Are the students’ scores in PISA valid? A comparison with students’ grades and national test results
PISA has an extensive impact on policymakers, academics and the wider education community – but are the results valid? The overall aim is to investigate the validity of the test scores of PISA 2018 in Sweden. To reach that aim, we will investigate if the PISA sample is biased and determine whether students’ test scores translate into their national test results and grades. There is a gap in knowledge regarding the relation between students’ performances in PISA and their performances on high-stake tests. However, in this study we can link PISA with register data from Statistics Sweden (SCB). First, we will determine whether and how the exclusion rate and missing number of students affected Sweden’s overall PISA score. Second, we will define the relationship between PISA scores, grades and national test-results for the students who took part in PISA 2018. Third, we will investigate to what extent students’ test motivation in PISA explains discrepancies between PISA and the national assessments, and if test motivation varies for different student groups. In the short-term, we provide new information on how students’ results in PISA relate to their performances on high-stakes tests. If we find questionable validity of PISA-results we suggest to either correct PISA scores for test motivation or to incentivize students to take the test more seriously. In the long-term, our results could motivate changes regarding the way PISA reports results to students, schools, and the public.
Final report
Project aim and development
The aim of the project “Are the students’ scores in PISA valid? A comparison with students’ grades and national test results” is to examine aspects of reliability and validity in PISA 2018, with particular attention to how exclusion, non-response, and various aspects of student motivation and response patterns may influence the results. Since the start of the project, no major changes have been made to the original aims. However, new research questions have emerged concerning the reliability of student survey responses. These questions fall within the scope of the project and have led to additional analyses comparing PISA students’ survey responses with register data.

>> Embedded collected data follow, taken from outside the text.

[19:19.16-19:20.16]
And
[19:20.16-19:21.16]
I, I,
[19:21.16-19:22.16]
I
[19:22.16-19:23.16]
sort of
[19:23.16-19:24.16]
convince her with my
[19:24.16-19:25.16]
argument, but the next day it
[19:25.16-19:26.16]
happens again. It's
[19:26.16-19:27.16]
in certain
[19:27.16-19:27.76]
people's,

Overview of the implementation
The project is divided into three sub-studies, which have largely followed the original plan. Each sub-study has analyzed data from PISA 2018, as well as register data covering students’ backgrounds, national test scores, and grades. In the early stages of the project, we focused on mapping how exclusion and non-response in PISA are either underestimated or exceed OECD guidelines, and what implications this has for countries’ average PISA scores. In parallel, we have explored questions related to student motivation in PISA and how students with varying levels of motivation perform on national tests. One hypothesis was that students are generally more motivated when taking a national test, and that the correlation between PISA and national test performance is stronger among students who are motivated to complete the PISA assessment. A later area of focus has been the consistency between student-reported survey data and register data, for example when students report their parents’ level of education. We examined how such discrepancies may impact analyses that rely on these variables.

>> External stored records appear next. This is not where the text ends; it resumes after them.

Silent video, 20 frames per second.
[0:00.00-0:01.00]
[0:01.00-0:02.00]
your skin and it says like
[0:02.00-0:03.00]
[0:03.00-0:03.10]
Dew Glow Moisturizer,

Three key results and reflections on the project’s conclusions
The significance of exclusion and non-response for national results
Our analyses suggest that national PISA outcomes may be affected when exclusion and non-response levels are high. In the case of Sweden 2018, both exclusion and non-response were substantial which is a threat to the representativeness of the data. According to our estimates, Sweden’s average result was significantly affected by the exclusion of low performing students. At the same time, exclusion and non-response pose challenges for many countries. The variation across countries with respect to these factors is considerable, which may influence the comparability of countries in international rankings. Although OECD guidelines allow for up to 5% exclusion, countries are often included in reporting despite significantly higher exclusion rates. The findings thus highlight a methodological challenge in how OECD reports and compares national PISA outcomes.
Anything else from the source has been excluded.